Inter-personal dynamics between stakeholders of a family business are much more complicated given potentially conflicting agendas. To improve collaboration, developing a winning company culture that drives employee behaviour is key to unlocking value within family businesses.

Practical ways of achieving this include encouraging open dialogue based on common goals and shared purpose; as well as creating simple, precise and well-structured internal slogans and messages that reflect your business’s vision, mission and values.

Establishing and strengthening connections

To rise above choppy business environments and difficult market conditions, consider taking a break to bond as a team. Schedule office retreats (when the COVID-19 situation has improved) to relax and engage in activities that will bring team members closer together.

Getting to know your colleagues personally, and learning about how they prefer to communicate and interact, can go a long way to improving collaboration and creating trust. Using personality typing tools can also help to understand the diversity of behaviour within your business team.

Building trust catalysts across teams

Creating projects can bring together otherwise siloed functional teams to build mutual trust. More opportunities for collaboration amongst colleagues creates a culture where a sense of belonging is felt and trust is built across the company.

Improving communication processes and tools

As family businesses grow from one generation through the next, it becomes necessary to formalise communication channels. Reviewing the existing norms of communication in a family business is helpful for determining what has or has not worked in the past. Using the company’s intranet to send internal newsletters is a great way to ensure your teams receive the information they need to carry out their work and involve themselves in company activities.

Newsletters can also be used to celebrate successes, which helps build solidarity and a culture of belonging. Lastly, social media channels can be used to simultaneously build relationships with clients and work toward your business goals.

Leading by example

The leader of a family business has the opportunity to shape the culture of their company from the top down. One of the most important steps in doing so is sending out clear communications.

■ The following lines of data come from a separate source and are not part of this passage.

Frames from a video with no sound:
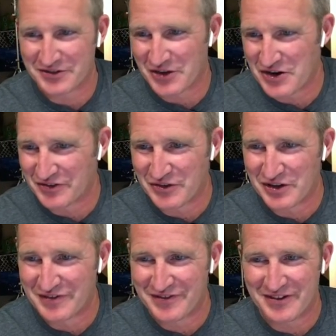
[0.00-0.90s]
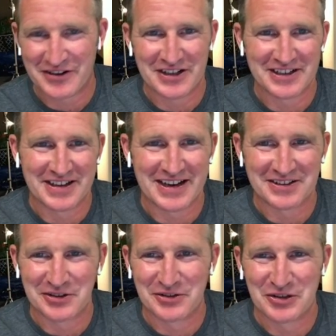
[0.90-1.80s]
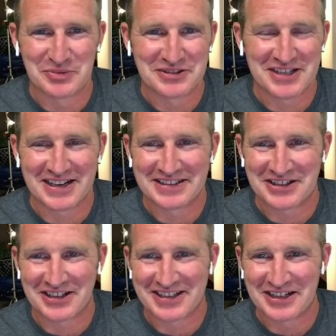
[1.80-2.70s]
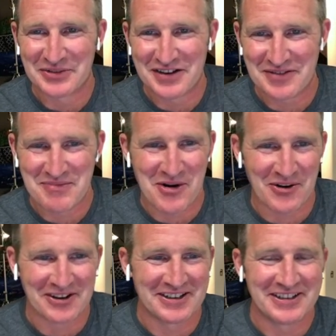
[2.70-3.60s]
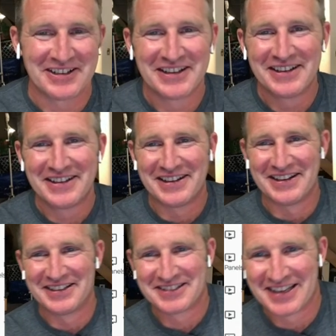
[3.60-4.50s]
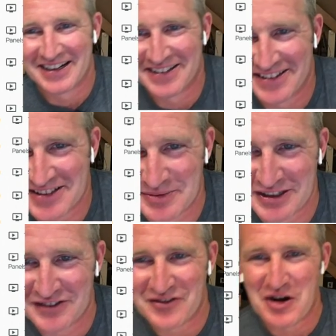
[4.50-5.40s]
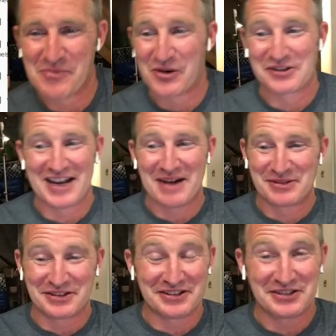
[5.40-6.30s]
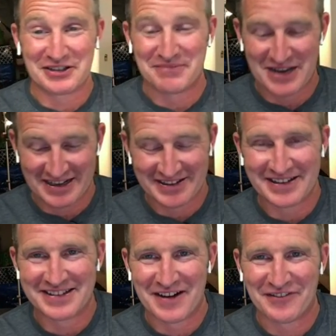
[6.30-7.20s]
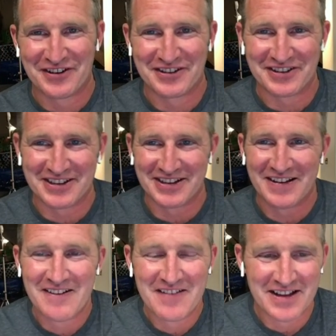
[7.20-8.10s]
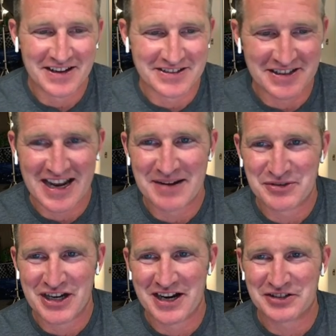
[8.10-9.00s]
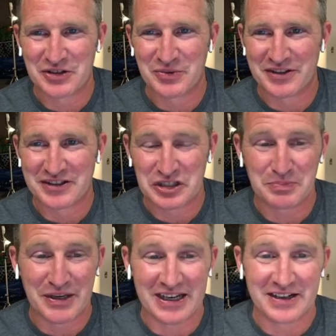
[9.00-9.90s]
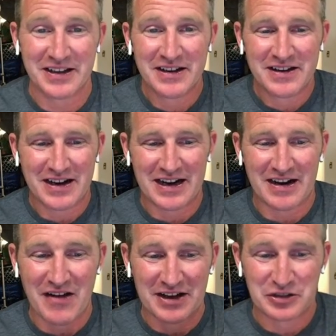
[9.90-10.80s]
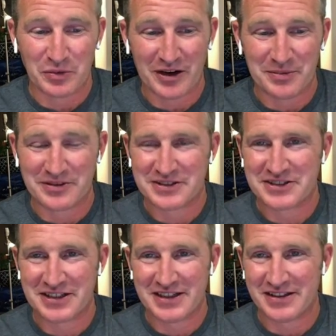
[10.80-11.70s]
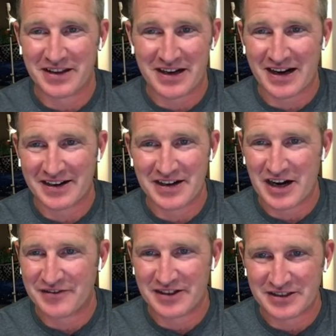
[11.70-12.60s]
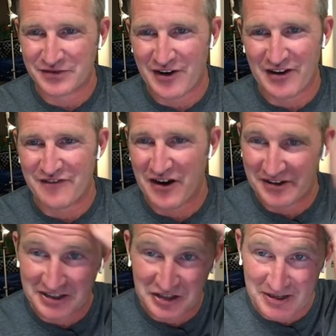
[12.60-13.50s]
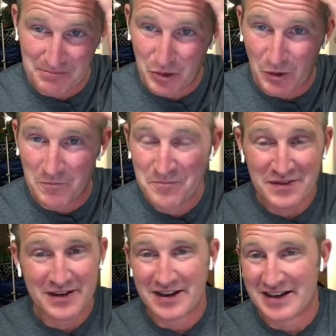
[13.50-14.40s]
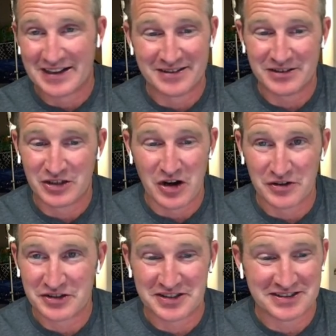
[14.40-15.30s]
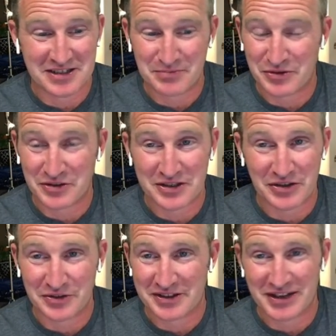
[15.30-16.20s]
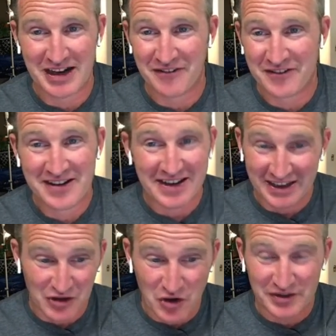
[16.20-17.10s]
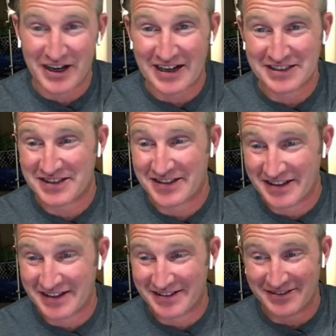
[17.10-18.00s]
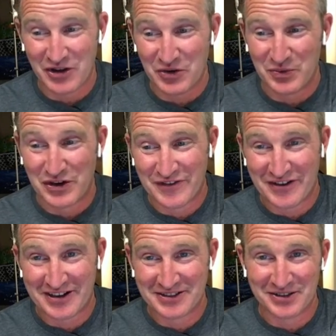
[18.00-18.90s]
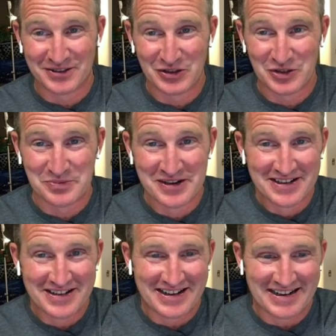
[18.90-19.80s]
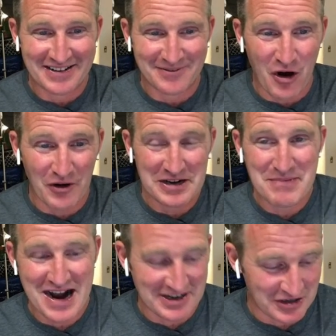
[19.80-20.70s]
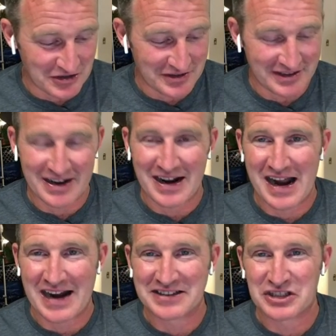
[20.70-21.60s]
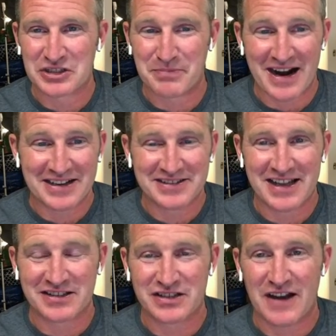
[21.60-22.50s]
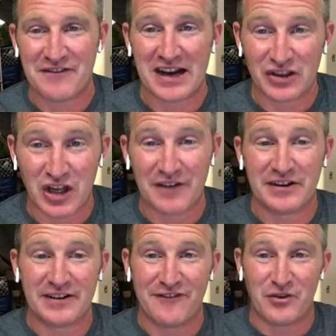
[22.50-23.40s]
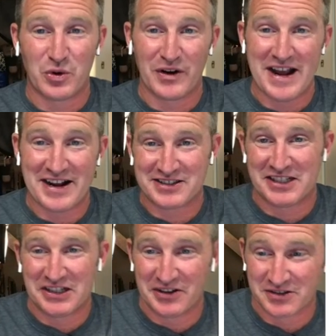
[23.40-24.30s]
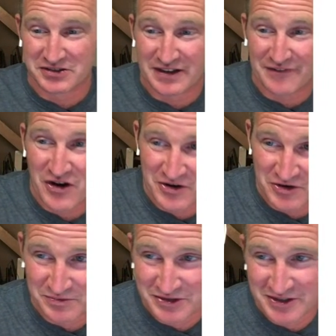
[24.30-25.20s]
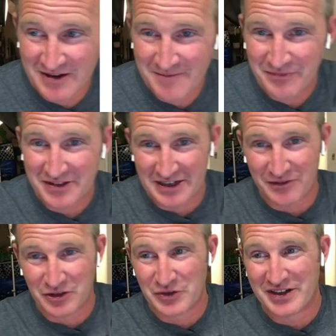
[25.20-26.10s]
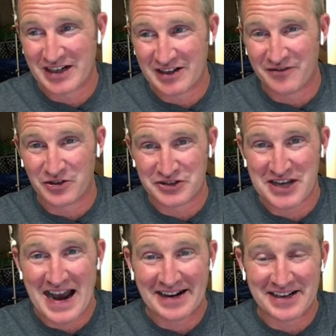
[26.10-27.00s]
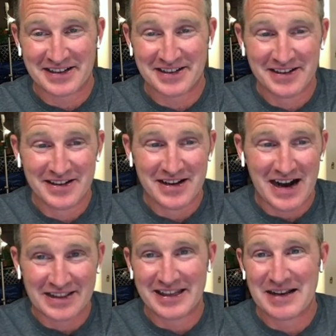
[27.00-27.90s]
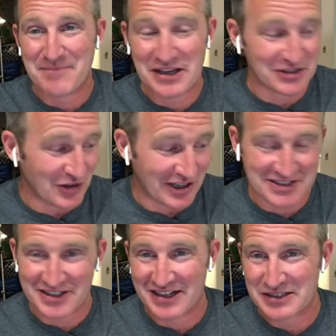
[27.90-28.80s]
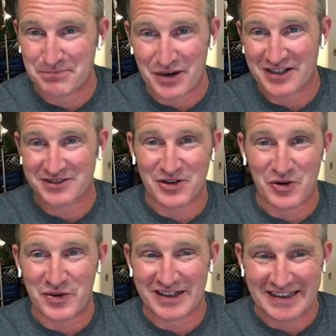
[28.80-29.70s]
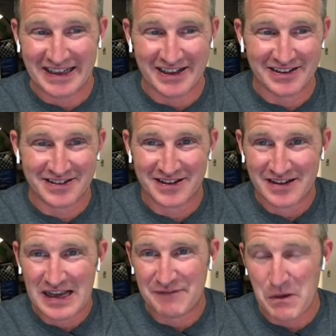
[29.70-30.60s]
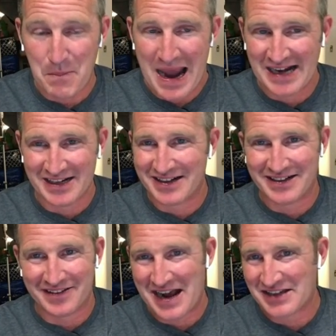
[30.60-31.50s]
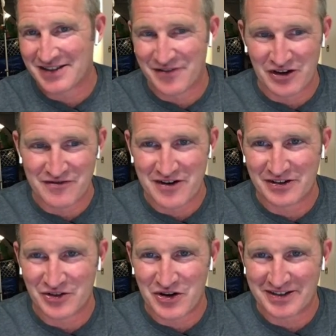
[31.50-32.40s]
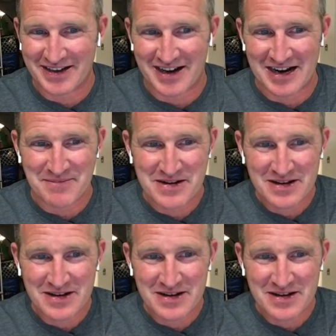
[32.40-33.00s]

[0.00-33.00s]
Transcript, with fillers: Lone Wolf on uh, YouTube was saying he's got to get away from Hardie he needs to get into some of these foam boards. They absolutely should, man. It definitely is a game changer with the speed. Uh, as you were able to see, the cutting of it is very, very simple. Uh, you know, just a simple utility knife and no dust. And Lone Wolf on YouTube, uh, HardieBacker, I despise that stuff. I love it for exteriors of homes, like if you're doing any of their siding. I think it makes a lot of sense. Bugs don't want to eat it. If you paint it, it lasts a very, very long time.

This can take the form of meeting regularly with employees about their needs at work; maintaining an open and welcoming attitude so employees feel comfortable voicing any thoughts or concerns; and being there to celebrate employees’ birthdays, anniversaries and important life events.

In family businesses, good communication is as important at the company level as it is at the family level. The challenge is discerning and working out a long term alignment between the two.

Businesses with inclusive corporate governance and communication plans designed with the family in mind stand a better chance of persevering across generations.